Check and compare the 10,000 pnt files contains single record from the /$ROOTDIR/scp/inbox/string1 directory against 39 bad pnt files from the /$ROOTDIR/output/tma/pnt/bad/string1 directory based on the fam_id column value start at position 38 to 47 from the record below. Here is an example of the record from the file in both directories:
PNT0220060503081122003700100000091049000005629001005146417001407712SFirstname Lastname
If fam_id is matched then move current file from the /$ROOTDIR/scp/inbox/string1 directory into the /$ROOTDIR/output/tma/pnt/bad/string1 directory.
If not then continue the normal process
The below code is worked but it took 2 plus hours to complete the comparison process. Please advice if there is a better way to re-write or improve the comparison process to make it run faster and better. Thanks
pntcnt1=`ls -l /$ROOTDIR/scp/inbox/string1 | grep 'PNT.*' | wc -l`
if [[ $pntcnt1 -gt 0 ]] then
for gfile in `ls -1 /$ROOTDIR/scp/inbox/string1/PNT.2*`
do
gline=`sed '1q' $gfile`
x=`echo "$gline" | awk '{ print substr( $0, 38, 9 ) }'`
for bfile in `ls -1 /$ROOTDIR/output/tma/pnt/bad/string1/PNT.2*`
do
bline=`sed '1q' $bfile`
y=`echo "$bline" | awk '{ print substr( $0, 38, 9 ) }'`
if [ "$x" -eq "$y" ]
then
echo "file moved $gfile"
mv -f $gfile /$ROOTDIR/output/tma/pnt/bad/string1
break
fi
done
done
fi
There is room for improvement, but I'm not sure how much improvement it will be. In the end, you need to have a double-loop. There is a possibility for another way, below.

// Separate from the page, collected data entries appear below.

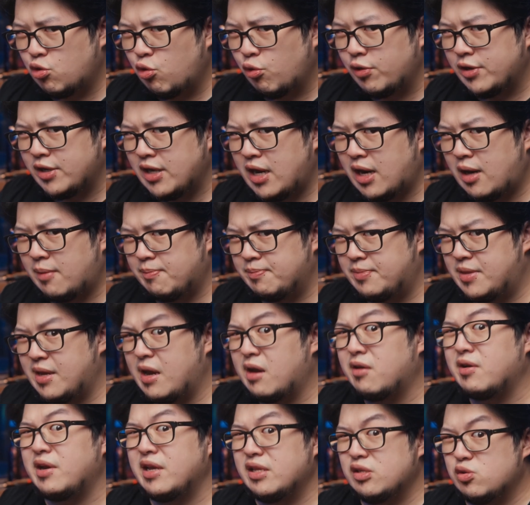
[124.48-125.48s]
going up
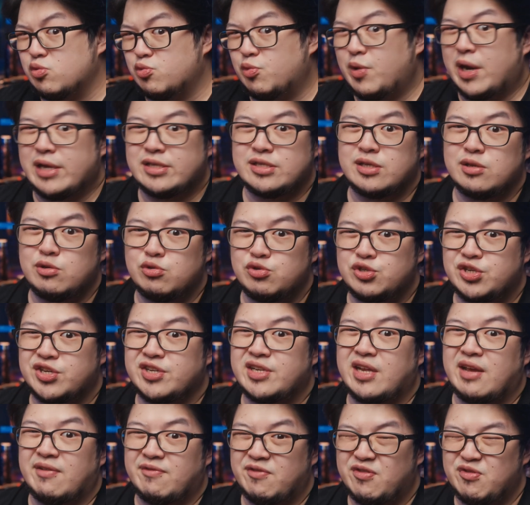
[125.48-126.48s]
there in
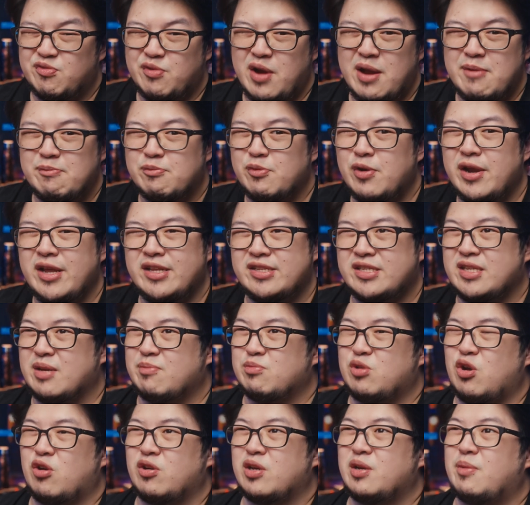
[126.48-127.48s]
resolution and frame rates, I'm
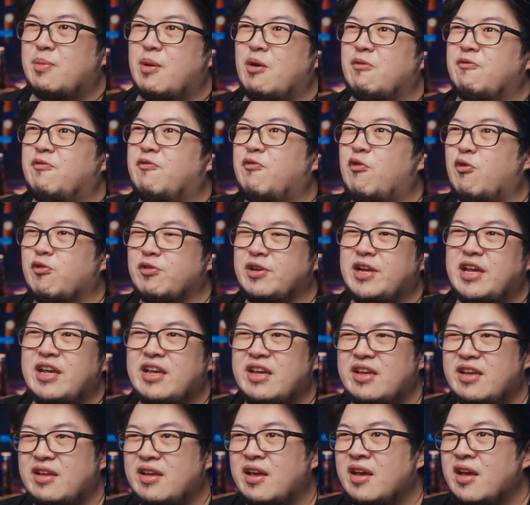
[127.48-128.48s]
talking about
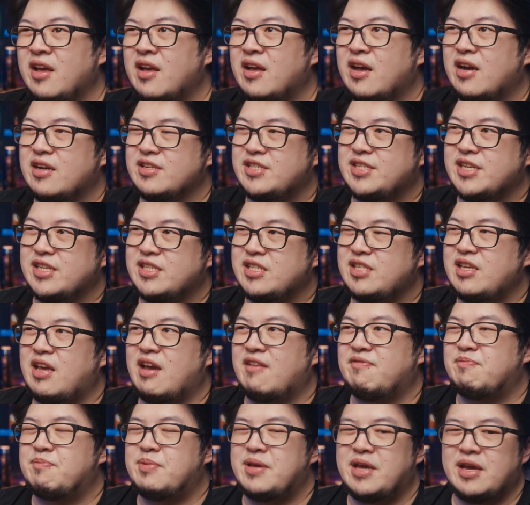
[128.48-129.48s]
4K, uh,
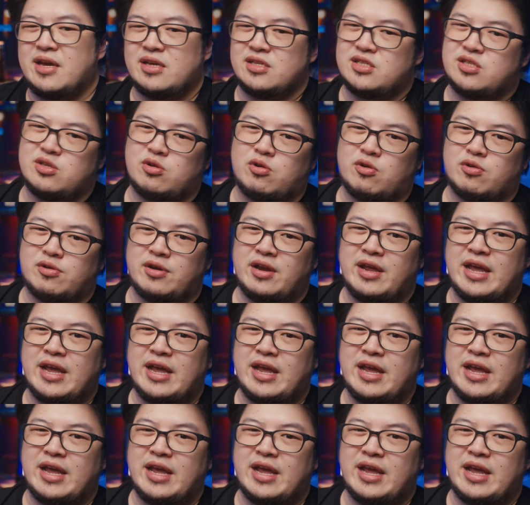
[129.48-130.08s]
60fps or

# pntcnt1=`ls -l /$ROOTDIR/scp/inbox/string1 | grep 'PNT.*' | wc -l`
## replaced with:
find /$ROOTDIR/scp/inbox/string1/ -name "*PNT.2*" -print |
# if [[ $pntcnt1 -gt 0 ]] then
## replaced with a while-pipe:
while read gfile
do
# gline=`sed '1q' $gfile` # no longer needed here; awk does it all
x=`awk 'FNR==1 { print substr( $0, 38, 9 ); exit }' $gfile`
# for bfile in `ls -1 /$ROOTDIR/output/tma/pnt/bad/string1/PNT.2*`
find /$ROOTDIR/scp/inbox/string1/ -name "*PNT.2*" -print |
while read bfile
do
# let awk do the string comparison.
if awk -v x="$x" 'FNR==1 { if x == substr( $0, 38, 9 ) exit(0); exit(1); }' $bfile`
then
echo "file moved $gfile"
mv -f $gfile /$ROOTDIR/output/tma/pnt/bad/string1
break
fi
done
done
The other method is memory-intensive: You go through the first directory and build up a tree of filename-string pairs; then you go through the second directory and compare each file's first row to your entries. It can be done in awk, but here's how to do it in perl:
#!/usr/bin/perl -w
$dir1= ; # put the first dir name here
$dir2= ; # put the second dir name here
opendir(D1,$dir1) || die "Cannot open $dir1: $!";
opendir(D2,$dir2) || die "Cannot open $dir2: $!";
# read record snippets from dir1
while ( $file1=readdir(D1) ) {
next unless $file1 =~ /PNT\.2/;
open(FILE,$dir1."/".$file1) || do { warn "Could not open $dir1/$file1, skipping: $!"; next; }
$line=<FILE>;
$X{ substr($line,37,9) } = $file1;
}
close FILE;
# compare to files in dir2
while ( $file2=readdir(D2) ) {
next unless $file2 =~ /PNT\.2/;
open(FILE,$dir2."/".$file2) || do { warn "Could not open $dir2/$file2, skipping: $!"; next; }
$line=<FILE>;
$y=substr($line,37,9);
if (exists $X{ $y }) {
print "mv -f $dir1/$X{$y} $dir2";
delete $X{$y};
}
}
That perl code is untested. It prints out the mv commands, rather than executing them. You can then examine the output is right, and replace the last "print" with "system". Files with spaces and funny characters in them might not work in this case. The substr...37 isn't a mistake. Perl starts counting strings at 0, while awk starts at 1.